Agribusiness: Food safety

Nari, Normal
Source:

By Akkinapally Ramakrishna

Rural agribusiness support should be designed with the prerequisite of reducing poverty in mind. Agribusiness entities are responsible for supplying food at affordable prices, under acceptable hygienic conditions, with consumer-oriented equality, and in quantities suitable for a growing urban population. The global population increase combined with the acceleration or urbanisation in developing countries offer much potential for future business development in the agriculture and food sectors.
Urban markets in PNG are growing at a rate of 4-6% per annum. Large number of small-scale traders, food vendors and home-based food processors has found employment in an expanding food trade system. The future of agribusiness lies in PNG predominantly in its domestic market, in contrast too much theorising, which tends to concentrate on export markets.
The provision of food safety is of growing concern and presents a major problem with rapidly growing towns. Increasing demands on women’s time due to changing lifestyles and shifts in relative prices associated with rural-to-urban migration are altering food preferences. Dietary habits are thus becoming more diversified, as basic staples are replaced by processed food, which requires less preparation time at home (below).
The challenge of producing and supplying hygienic food is an increasing problem for a number of producers and processors in most developing and developed countries and PNG is not an exception. This pressure is created by international food chains relying on inputs from developing countries, combined with the rising environmental deterioration of production and processing conditions.
One task of agribusiness support is to support food production quality in PNG. The question of food quality is also increasingly important in a growing world economy with rising consumer awareness. With the opening of markets, the pressure to rationalise agriculture is reaching to remote rural areas and agriculture sectors are faced with growing demands: they need to raise quality standards for their products, have more transparent production and handling processes, while some times having to produce these food products in a deteriorating natural environment. 

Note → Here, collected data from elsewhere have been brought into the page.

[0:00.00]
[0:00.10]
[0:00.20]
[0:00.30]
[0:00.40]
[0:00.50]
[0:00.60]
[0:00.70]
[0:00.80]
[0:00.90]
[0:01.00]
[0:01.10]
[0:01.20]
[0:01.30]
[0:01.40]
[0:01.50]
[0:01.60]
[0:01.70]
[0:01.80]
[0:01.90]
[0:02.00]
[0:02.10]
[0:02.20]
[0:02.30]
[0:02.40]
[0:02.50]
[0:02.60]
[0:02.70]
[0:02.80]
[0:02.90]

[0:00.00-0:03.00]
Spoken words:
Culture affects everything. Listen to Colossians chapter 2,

In order to comply with a wide range of continuously changing public and consumer demands, and to develop sustainable economic growth, product quality, food safety, product liability and environmental legislation are important issues to manage. Increased (foreign) investments and their potential multiplier effects, risk sharing of entrepreneurs in (foreign) partnerships, are major issues to gain a powerful position in the supply chain. Retailers, governments and international trade regulations require a steady supply of safe and wholesome food meeting consumer expectations on taste, freshness and ease-of-use.
Dependent upon internal needs, capabilities, opportunities and ambition of the partners in a supply chain various levels of control are required to meet these expectations. Most countries in the vicious trap of underdevelopment do not in fact lack the primary resources and have considerable potential. What is missing is the financial, human and social capital for this resource potential to turn theses threats into viable opportunities. NARI and other agriculture oriented organisations should provide active support in the development of the human capital to address these issues.

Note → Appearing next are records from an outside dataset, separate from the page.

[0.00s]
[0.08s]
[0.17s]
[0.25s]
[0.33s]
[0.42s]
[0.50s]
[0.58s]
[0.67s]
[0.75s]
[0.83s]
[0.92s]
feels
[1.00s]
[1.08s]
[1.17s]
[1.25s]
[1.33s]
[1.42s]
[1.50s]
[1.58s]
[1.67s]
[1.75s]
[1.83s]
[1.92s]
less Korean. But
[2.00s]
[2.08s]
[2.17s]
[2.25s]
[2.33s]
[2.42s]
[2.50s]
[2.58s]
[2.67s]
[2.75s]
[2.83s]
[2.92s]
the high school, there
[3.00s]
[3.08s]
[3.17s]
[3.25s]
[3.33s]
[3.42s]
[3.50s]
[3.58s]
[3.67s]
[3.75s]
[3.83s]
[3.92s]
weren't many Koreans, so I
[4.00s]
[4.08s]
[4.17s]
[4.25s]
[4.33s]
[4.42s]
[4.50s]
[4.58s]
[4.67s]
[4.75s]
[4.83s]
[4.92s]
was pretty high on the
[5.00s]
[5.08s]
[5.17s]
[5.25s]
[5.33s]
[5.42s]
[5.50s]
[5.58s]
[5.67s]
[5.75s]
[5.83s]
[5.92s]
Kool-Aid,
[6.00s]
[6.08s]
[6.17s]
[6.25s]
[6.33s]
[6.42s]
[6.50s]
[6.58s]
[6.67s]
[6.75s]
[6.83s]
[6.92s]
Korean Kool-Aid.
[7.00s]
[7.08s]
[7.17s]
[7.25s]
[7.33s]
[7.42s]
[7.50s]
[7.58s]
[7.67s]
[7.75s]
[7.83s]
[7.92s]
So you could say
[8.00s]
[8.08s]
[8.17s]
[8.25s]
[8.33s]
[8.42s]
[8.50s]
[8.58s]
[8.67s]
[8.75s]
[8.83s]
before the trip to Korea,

At a time when food quality standards are acquiring an international dimension, and with food laws being rewritten to conform to the needs of the food companies and agribusiness giants, the United Nations constituted a sub-committee on codex alimentarius to establish guidelines on food trade issues. (The FAO and WHO created the codex alimentarius commission over 40 years ago in 1963 to develop food standards, guidelines and codes of practice under the joint FAO/WHO food standards programme.)
Despite not being legally binding for any nation, these guidelines have become part of the ongoing negotiations under the World Trade Organisation (WTO). The food safety standards therefore have to be harmonised internationally and there is a threat of economic sanctions for those countries which do not move in tandem.
Agribusiness today is becoming a vertically integrated process. End-to-end strategic partnerships between producers, processors and retailers are being forged to satisfy customers – in real time. New risks continue to emerge in the agribusiness sector as a result of regulatory changes and an increasingly global business environment. Issues such as food safety, supply chain risk management, bio-terrorism, security, genetically modified organisms, global warming, and contamination can have financially devastating effects if not properly identified and addressed.